**Instructions to follow**: Taking the records below, count the lines in which "second" appears and supply only the count.

Collected data entries
════════════════

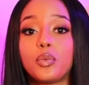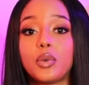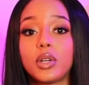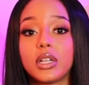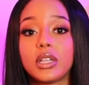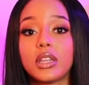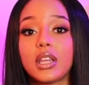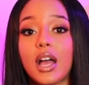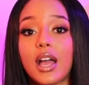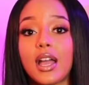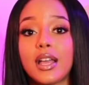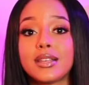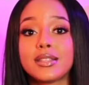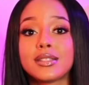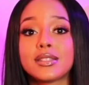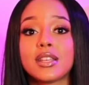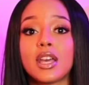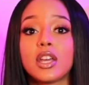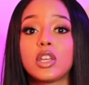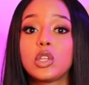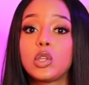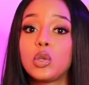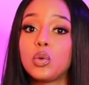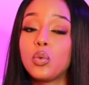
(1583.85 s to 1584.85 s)
realize
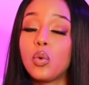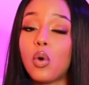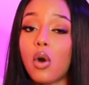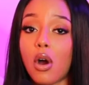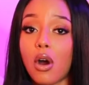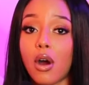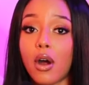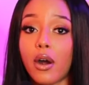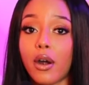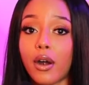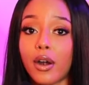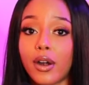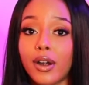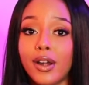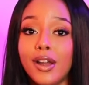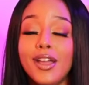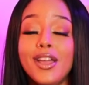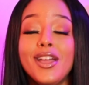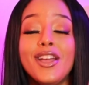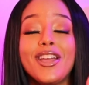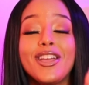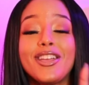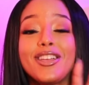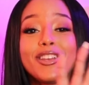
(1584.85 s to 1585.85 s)
that you are
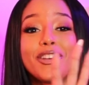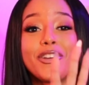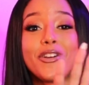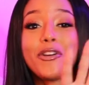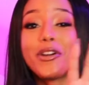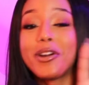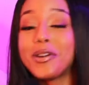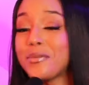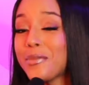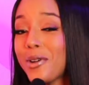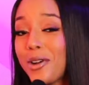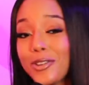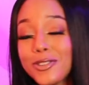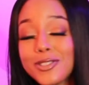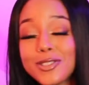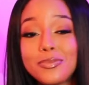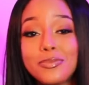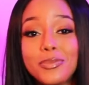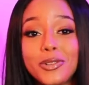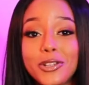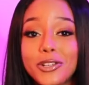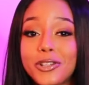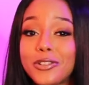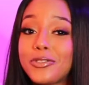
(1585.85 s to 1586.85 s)
your
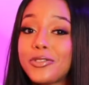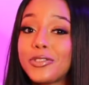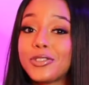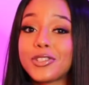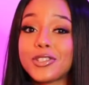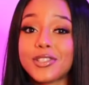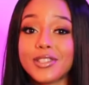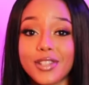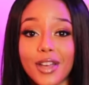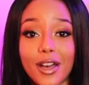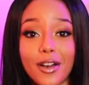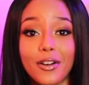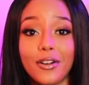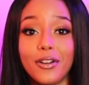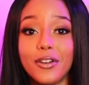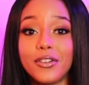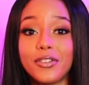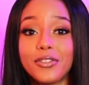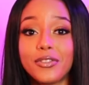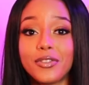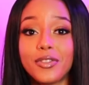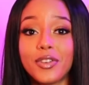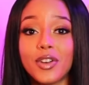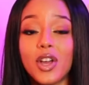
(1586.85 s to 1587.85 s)
most beautiful
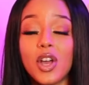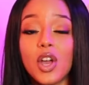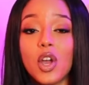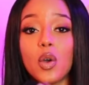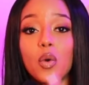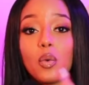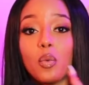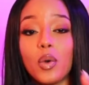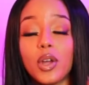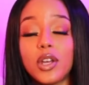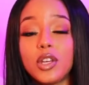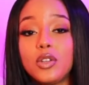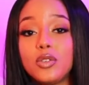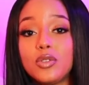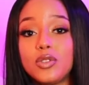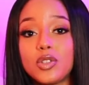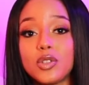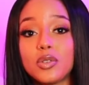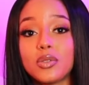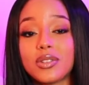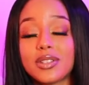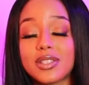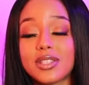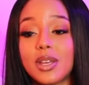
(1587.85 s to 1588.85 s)
self when you
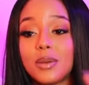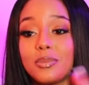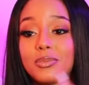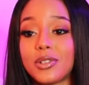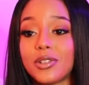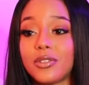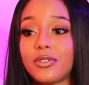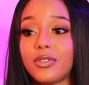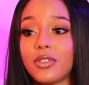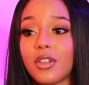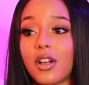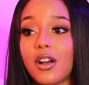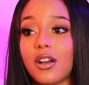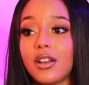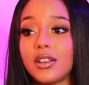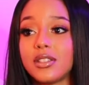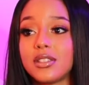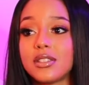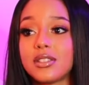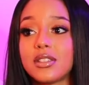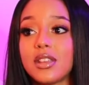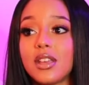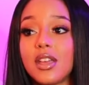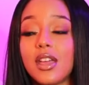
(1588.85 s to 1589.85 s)
do accept your flaws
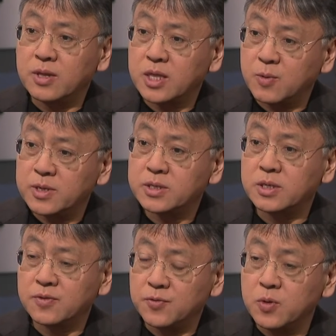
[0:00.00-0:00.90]
that there were
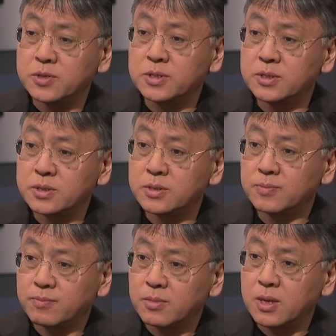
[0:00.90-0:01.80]
such forces
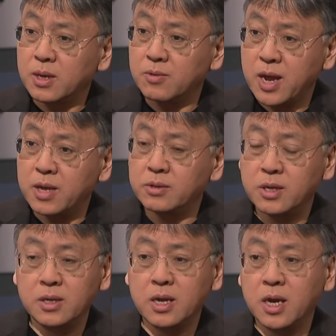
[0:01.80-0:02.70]
around,
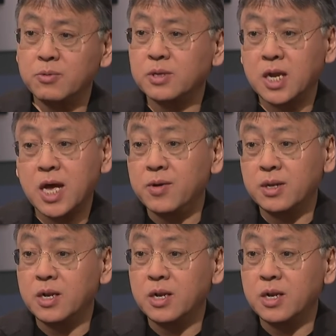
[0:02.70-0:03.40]
then I would allow it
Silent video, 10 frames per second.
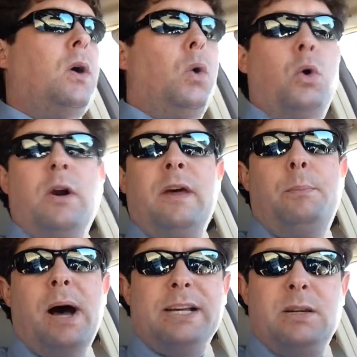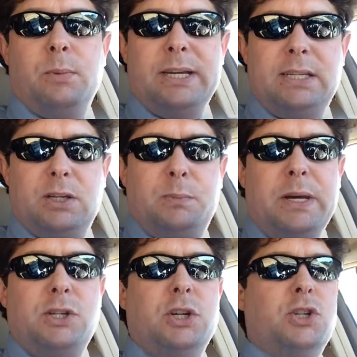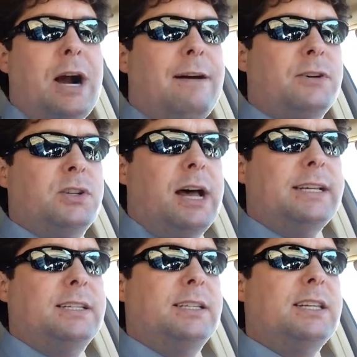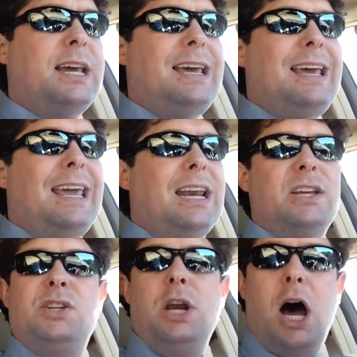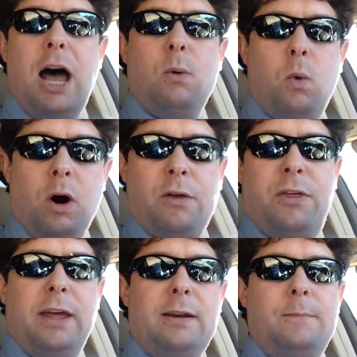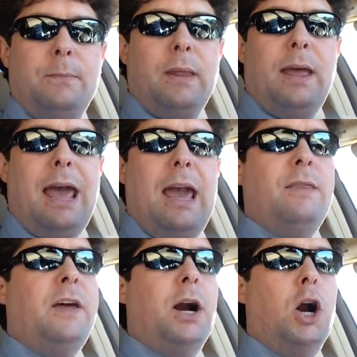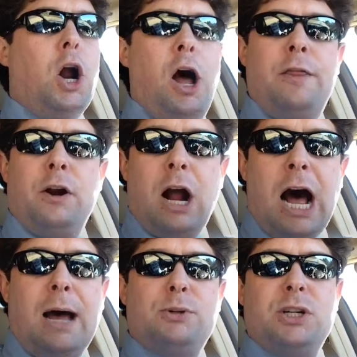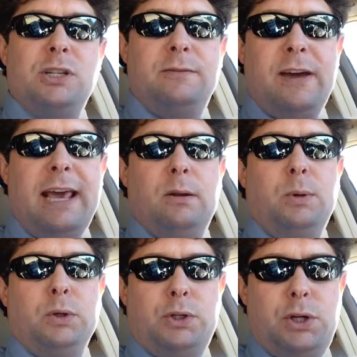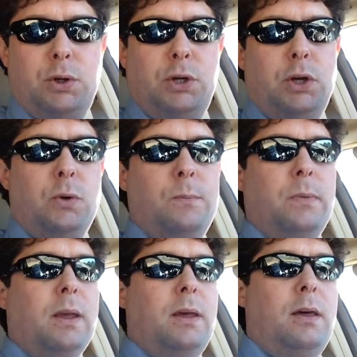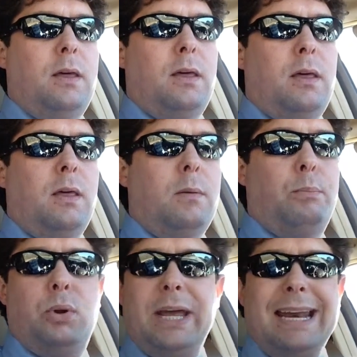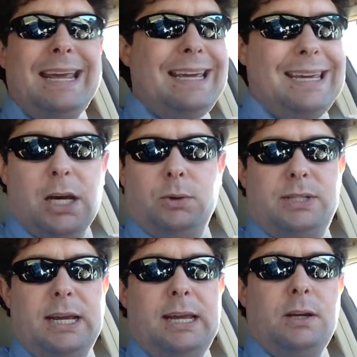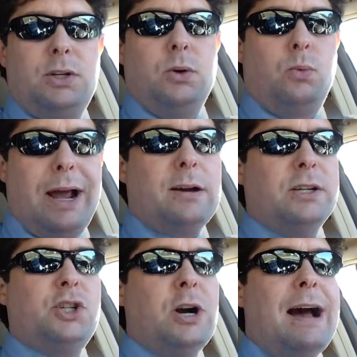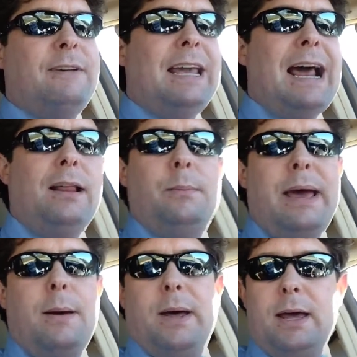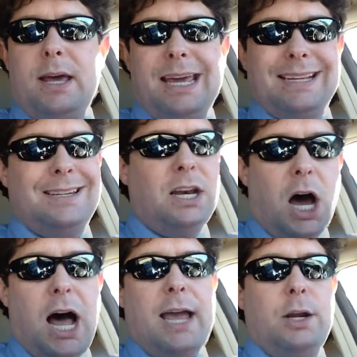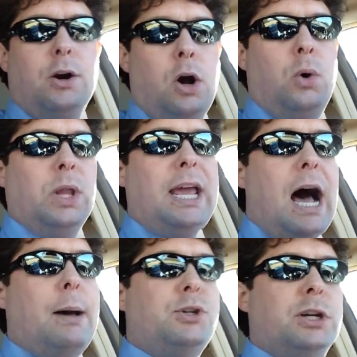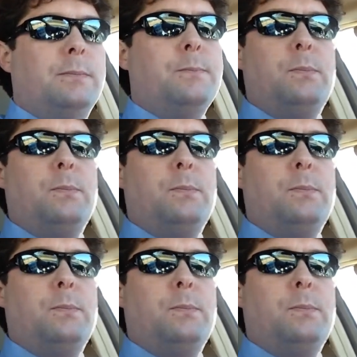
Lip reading: or that possibly suspends your driver's license. It is not worth it, and there are other options available to you. Pleading guilty to reckless driving in Alabama is not your only option.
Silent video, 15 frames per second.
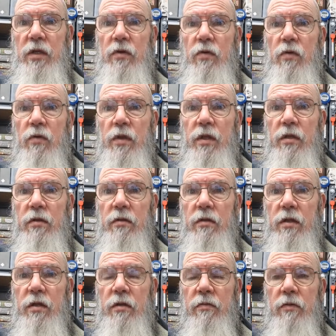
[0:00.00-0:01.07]
or
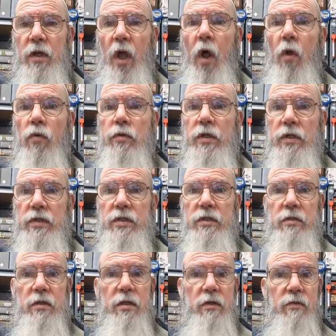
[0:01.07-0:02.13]
the coldness
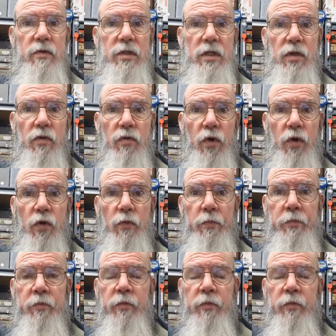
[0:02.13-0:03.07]
that was in the room.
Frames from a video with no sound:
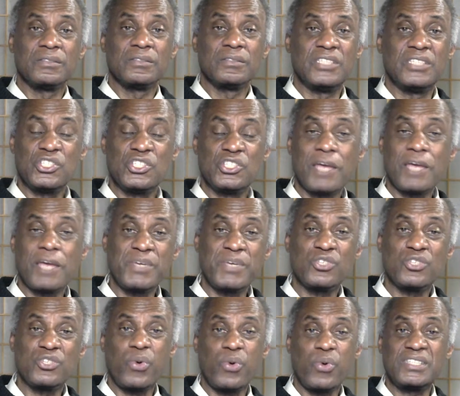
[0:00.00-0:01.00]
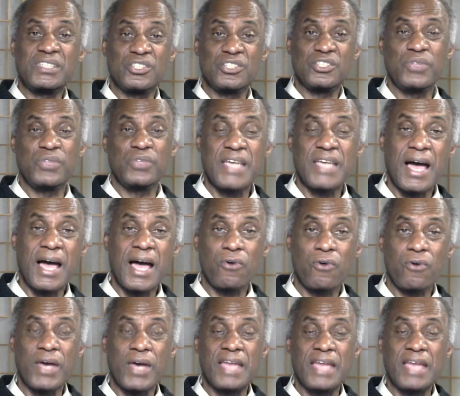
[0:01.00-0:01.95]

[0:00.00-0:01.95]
DJ Pete 20 to the hour,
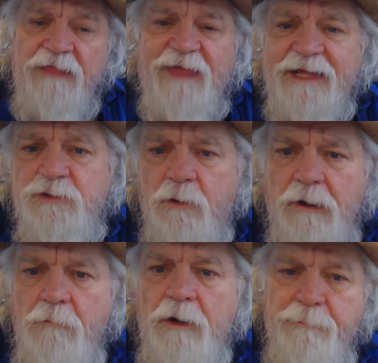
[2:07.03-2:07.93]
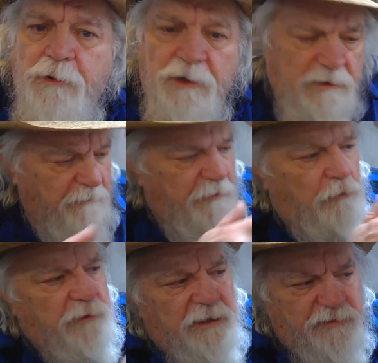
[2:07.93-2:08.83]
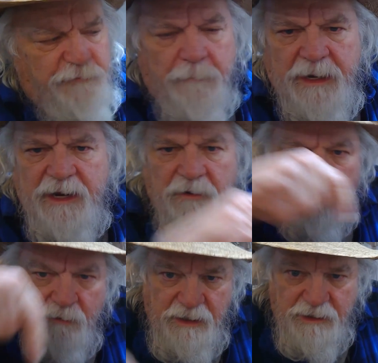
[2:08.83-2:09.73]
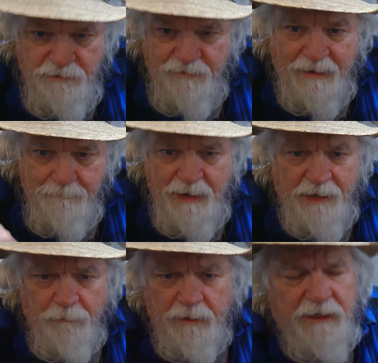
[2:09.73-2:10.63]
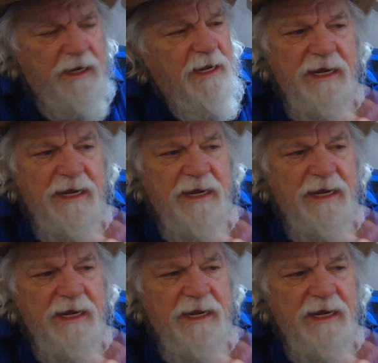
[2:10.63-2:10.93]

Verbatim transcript: that's where I'm going to put the voltage from here into that battery.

════════════════

**Answer to this problem**: 2